*** Exercise data Section Begins ***

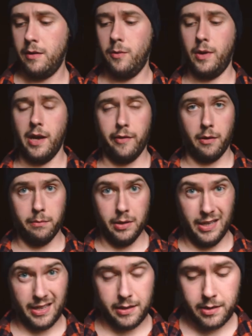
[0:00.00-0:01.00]
we have our
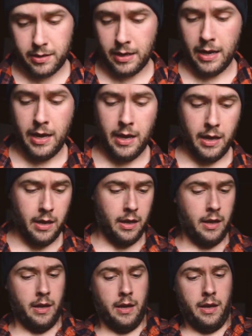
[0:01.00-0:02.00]
Blix.
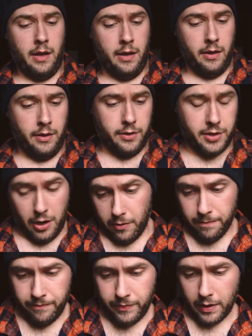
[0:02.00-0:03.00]

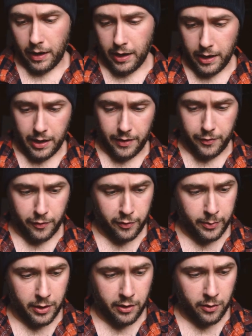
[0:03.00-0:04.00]
So, uh, if you're
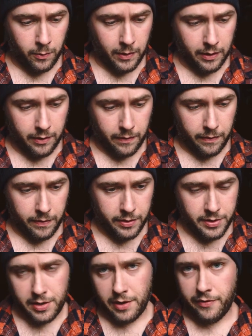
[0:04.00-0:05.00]
familiar with
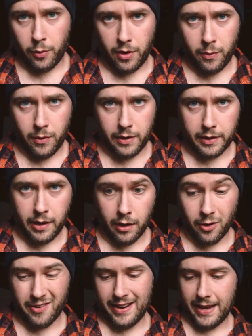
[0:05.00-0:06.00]
C41
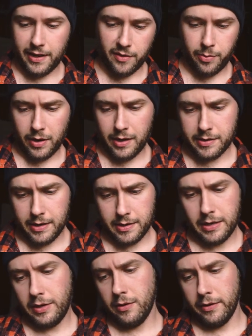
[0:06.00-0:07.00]
color negative
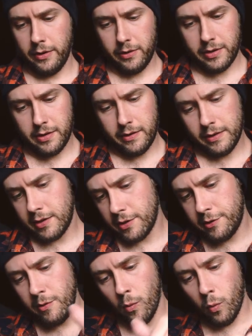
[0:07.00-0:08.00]
processing, you'll notice that this
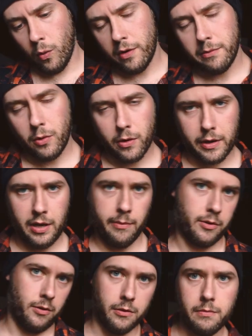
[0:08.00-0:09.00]
is one more
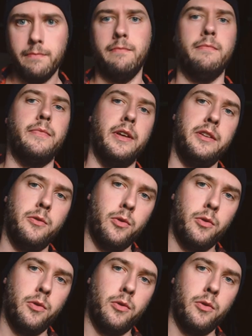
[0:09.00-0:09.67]
chemical than you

*** Exercise data Section Ends ***

Problem details »
Keep the pictures out of the copy and write out the data exactly as it stands.

Reply to the task »
[0:00.00-0:01.00]
we have our
[0:01.00-0:02.00]
Blix.
[0:02.00-0:03.00]

[0:03.00-0:04.00]
So, uh, if you're
[0:04.00-0:05.00]
familiar with
[0:05.00-0:06.00]
C41
[0:06.00-0:07.00]
color negative
[0:07.00-0:08.00]
processing, you'll notice that this
[0:08.00-0:09.00]
is one more
[0:09.00-0:09.67]
chemical than you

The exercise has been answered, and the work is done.